The Care Quality Commission (CQC) visited Coventry and Warwickshire NHS Partnership Trust last summer.
It found out-of-date records, safeguarding alerts not being responded to and some monitoring systems not being followed.
The trust said it welcomed the report and its findings, and accepted more work needed to be done.
Inspectors assessed community mental health services for people with a learning disability or autism, long-stay or rehabilitation mental health wards for adults, and acute wards for adults and psychiatric intensive care units.
All three were rated as requiring improvement overall, although the overall rating for the trust remained good.
Inspectors reported that staff did not keep up-to-date and accurate care records for all people with a learning disability or autism using community mental health services.
Safeguarding alerts within the acute wards for adults and psychiatric intensive care units were not being responded to correctly and there were no systems in place to monitor, develop and train locum doctors that were employed for extended periods of time.

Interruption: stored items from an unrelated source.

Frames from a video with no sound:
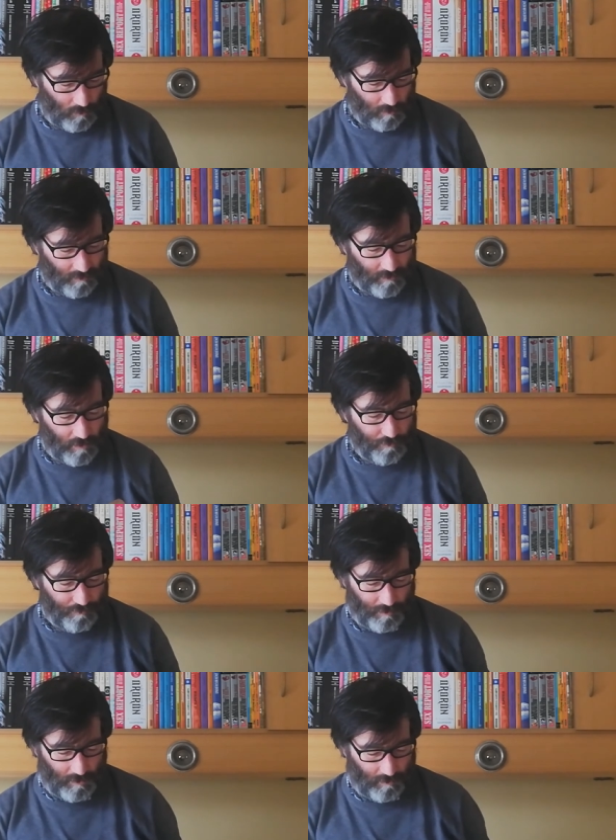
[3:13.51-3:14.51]

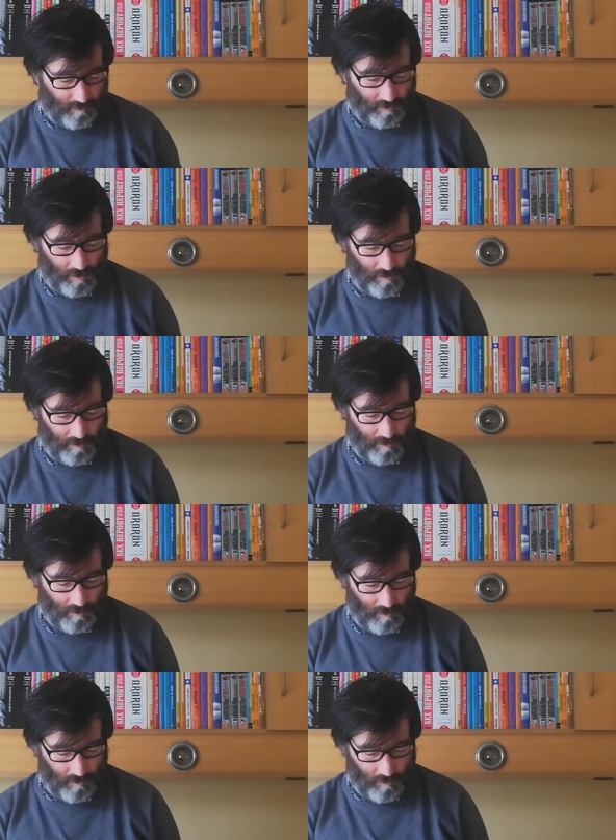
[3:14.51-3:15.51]
stuff inside
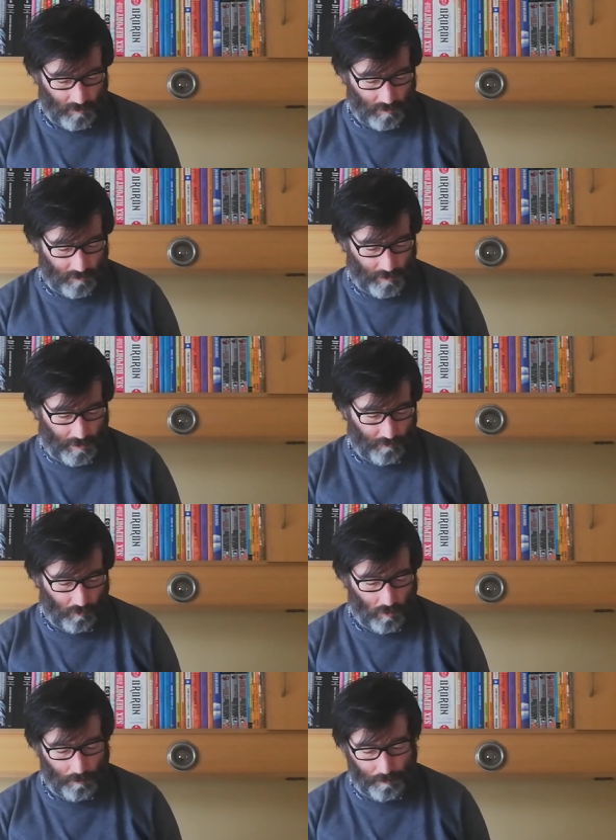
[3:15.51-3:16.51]
the
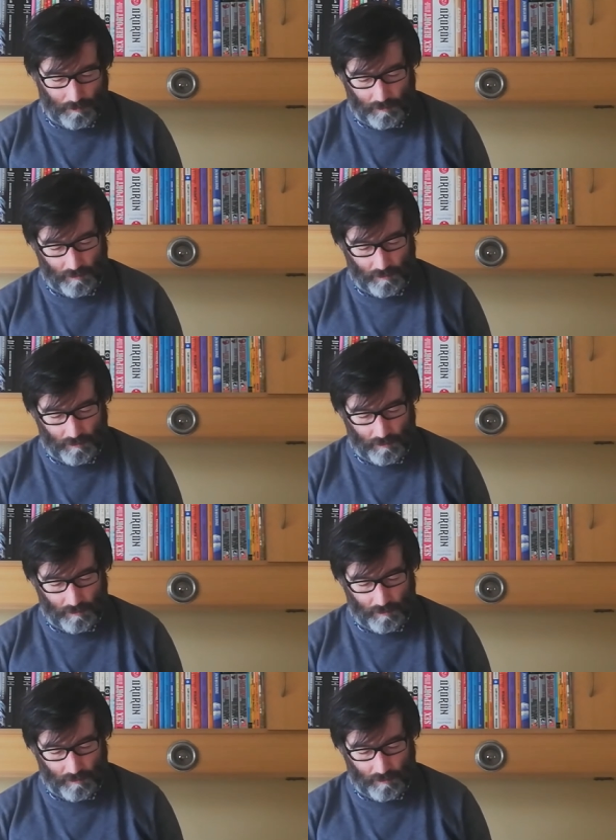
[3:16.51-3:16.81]
envelope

However, safety incidents were well-managed and managers investigated incidents and shared lessons learned with all staff.
Overall, services had a positive culture and were keen to improve with safe and clean wards, the CQC said.
Restricted items
Amanda Lyndon, CQC deputy director of operations in the Midlands, said they found a "hardworking and caring workforce", but there were areas where leaders needed to make improvements.

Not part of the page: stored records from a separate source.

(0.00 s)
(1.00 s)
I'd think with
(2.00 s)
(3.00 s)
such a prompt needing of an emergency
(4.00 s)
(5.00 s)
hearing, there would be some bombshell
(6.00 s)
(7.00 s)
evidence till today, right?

"For example, staff raised concerns about long-term staff absences causing increased waiting times for people requiring physiotherapy and occupational therapy," she said.
"Two people had been waiting for urgent physiotherapy for over three months."
Inspectors also raised concerns about restricted items after an incident where someone had access to a lighter which was a potential fire risk.
The CQC said it will monitor the trust to ensure improvements were implemented.
In a statement, Mary Mumvuri, chief nursing officer and deputy chief executive of the trust, said: "The CQC conducted inspections of three of the trust's core services in July and August 2023, and we welcome the report and its findings.
"As a trust, we had instigated a series of quality improvement programmes, and we were pleased to see the CQC report identified the positive impact of this work, that the services had a positive culture and were keen to improve, and that all services were rated 'good' for caring."
More work was needed around record keeping and safeguarding, she added, and the trust will continue to work with the CQC.